** Directions for this task **
With both ends included, repeat exactly the lines of the entries below from the one containing "[00:00:01.50]" down to the one containing "[4:16.32-4:17.32]", and no others.

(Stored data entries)
****************************************

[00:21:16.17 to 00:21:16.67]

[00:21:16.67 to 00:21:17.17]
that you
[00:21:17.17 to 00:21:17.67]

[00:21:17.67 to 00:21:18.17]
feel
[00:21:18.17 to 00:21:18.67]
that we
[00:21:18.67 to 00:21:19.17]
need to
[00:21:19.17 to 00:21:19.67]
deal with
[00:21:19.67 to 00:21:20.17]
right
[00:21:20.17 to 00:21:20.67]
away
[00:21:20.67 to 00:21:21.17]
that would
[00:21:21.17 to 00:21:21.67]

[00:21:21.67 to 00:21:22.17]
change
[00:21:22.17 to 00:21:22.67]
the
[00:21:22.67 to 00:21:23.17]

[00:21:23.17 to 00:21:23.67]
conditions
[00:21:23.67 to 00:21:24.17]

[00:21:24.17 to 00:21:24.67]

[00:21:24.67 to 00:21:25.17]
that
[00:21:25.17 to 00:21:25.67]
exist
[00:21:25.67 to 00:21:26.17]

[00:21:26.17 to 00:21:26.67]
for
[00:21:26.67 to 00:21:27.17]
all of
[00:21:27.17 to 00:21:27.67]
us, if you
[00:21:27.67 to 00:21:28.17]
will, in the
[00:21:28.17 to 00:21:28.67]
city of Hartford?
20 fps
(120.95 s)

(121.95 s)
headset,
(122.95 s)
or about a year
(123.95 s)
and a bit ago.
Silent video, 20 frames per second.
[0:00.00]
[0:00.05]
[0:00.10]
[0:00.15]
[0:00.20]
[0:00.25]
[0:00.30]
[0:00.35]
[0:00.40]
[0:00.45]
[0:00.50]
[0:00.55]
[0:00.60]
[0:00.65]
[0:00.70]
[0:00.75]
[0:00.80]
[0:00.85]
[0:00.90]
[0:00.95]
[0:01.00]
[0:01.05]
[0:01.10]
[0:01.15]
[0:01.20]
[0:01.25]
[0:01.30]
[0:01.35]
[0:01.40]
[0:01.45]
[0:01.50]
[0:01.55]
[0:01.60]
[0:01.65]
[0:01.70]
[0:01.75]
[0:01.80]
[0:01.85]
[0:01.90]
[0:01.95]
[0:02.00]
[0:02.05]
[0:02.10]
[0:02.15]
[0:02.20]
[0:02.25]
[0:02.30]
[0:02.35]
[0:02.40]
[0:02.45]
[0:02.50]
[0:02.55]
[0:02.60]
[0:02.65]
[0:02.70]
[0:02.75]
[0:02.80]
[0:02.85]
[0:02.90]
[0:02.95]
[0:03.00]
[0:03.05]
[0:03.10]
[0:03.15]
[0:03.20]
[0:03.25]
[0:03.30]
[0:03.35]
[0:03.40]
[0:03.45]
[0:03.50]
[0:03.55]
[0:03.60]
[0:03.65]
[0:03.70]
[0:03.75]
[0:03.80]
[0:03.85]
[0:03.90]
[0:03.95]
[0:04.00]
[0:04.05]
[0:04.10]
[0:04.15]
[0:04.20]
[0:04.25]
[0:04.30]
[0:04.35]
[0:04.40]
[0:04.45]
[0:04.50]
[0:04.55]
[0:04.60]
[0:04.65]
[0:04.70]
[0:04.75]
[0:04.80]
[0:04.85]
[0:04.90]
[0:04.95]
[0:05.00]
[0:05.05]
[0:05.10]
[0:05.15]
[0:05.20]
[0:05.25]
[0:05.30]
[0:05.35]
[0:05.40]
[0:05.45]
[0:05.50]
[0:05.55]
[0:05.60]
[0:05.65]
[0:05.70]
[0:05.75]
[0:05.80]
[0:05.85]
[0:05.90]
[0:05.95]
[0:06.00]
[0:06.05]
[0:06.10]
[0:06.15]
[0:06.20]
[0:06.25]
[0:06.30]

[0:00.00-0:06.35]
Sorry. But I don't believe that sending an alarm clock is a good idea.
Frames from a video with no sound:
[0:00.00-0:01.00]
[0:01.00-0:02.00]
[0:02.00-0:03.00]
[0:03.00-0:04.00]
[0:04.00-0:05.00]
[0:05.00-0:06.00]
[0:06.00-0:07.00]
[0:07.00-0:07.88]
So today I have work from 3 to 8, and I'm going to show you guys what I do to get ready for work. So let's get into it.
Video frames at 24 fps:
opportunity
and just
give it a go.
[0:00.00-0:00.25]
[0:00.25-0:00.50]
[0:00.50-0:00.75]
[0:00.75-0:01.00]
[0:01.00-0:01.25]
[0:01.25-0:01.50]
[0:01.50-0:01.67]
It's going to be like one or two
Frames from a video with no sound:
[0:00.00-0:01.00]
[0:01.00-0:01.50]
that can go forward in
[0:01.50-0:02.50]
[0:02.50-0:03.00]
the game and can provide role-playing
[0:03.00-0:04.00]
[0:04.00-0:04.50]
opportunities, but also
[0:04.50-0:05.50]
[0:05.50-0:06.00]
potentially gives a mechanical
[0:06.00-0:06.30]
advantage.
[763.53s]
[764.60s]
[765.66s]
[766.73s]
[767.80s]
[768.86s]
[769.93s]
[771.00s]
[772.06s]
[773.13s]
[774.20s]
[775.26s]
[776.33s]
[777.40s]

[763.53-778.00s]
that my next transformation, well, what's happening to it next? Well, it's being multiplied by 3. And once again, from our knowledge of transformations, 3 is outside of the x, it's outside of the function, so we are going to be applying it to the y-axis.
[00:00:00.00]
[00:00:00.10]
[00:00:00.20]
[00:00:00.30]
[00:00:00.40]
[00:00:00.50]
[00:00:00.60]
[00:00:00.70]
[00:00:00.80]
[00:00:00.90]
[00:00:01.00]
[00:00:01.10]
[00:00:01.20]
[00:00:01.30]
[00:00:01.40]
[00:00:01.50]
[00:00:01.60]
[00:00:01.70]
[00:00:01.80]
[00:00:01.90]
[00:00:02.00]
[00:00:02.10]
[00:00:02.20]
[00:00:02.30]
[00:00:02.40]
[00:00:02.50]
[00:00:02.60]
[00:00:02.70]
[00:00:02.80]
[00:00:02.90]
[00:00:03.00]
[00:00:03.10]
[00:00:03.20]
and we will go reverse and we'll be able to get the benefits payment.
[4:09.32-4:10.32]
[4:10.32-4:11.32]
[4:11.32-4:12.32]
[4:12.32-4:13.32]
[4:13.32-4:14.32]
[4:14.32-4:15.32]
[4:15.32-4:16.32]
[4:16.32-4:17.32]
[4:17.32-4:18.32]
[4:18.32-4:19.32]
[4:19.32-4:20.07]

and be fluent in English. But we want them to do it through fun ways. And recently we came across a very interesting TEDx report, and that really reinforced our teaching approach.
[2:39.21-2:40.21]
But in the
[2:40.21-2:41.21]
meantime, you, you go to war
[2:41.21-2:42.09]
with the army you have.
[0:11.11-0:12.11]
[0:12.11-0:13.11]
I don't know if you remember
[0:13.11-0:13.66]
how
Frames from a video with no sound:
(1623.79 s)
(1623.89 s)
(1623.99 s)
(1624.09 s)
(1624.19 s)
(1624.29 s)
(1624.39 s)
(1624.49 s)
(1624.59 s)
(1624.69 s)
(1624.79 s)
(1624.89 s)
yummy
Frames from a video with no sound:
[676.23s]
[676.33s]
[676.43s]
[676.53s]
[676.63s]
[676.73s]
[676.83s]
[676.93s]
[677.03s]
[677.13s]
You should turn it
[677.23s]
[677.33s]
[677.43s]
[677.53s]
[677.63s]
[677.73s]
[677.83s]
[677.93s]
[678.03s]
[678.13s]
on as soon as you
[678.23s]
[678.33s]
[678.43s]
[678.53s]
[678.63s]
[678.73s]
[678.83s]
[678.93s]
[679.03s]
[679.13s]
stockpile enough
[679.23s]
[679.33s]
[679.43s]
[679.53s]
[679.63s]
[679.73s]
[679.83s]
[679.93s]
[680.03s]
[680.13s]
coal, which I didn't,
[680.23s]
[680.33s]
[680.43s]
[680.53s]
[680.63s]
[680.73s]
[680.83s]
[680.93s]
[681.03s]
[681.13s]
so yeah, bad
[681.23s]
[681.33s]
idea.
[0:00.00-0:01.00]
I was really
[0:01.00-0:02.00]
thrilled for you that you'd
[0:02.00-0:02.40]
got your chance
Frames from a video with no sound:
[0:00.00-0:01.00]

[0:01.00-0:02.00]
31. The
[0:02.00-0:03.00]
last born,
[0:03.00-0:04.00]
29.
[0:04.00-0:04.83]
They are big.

****************************************

** Task answer **
[00:00:01.50]
[00:00:01.60]
[00:00:01.70]
[00:00:01.80]
[00:00:01.90]
[00:00:02.00]
[00:00:02.10]
[00:00:02.20]
[00:00:02.30]
[00:00:02.40]
[00:00:02.50]
[00:00:02.60]
[00:00:02.70]
[00:00:02.80]
[00:00:02.90]
[00:00:03.00]
[00:00:03.10]
[00:00:03.20]
and we will go reverse and we'll be able to get the benefits payment.
[4:09.32-4:10.32]
[4:10.32-4:11.32]
[4:11.32-4:12.32]
[4:12.32-4:13.32]
[4:13.32-4:14.32]
[4:14.32-4:15.32]
[4:15.32-4:16.32]
[4:16.32-4:17.32]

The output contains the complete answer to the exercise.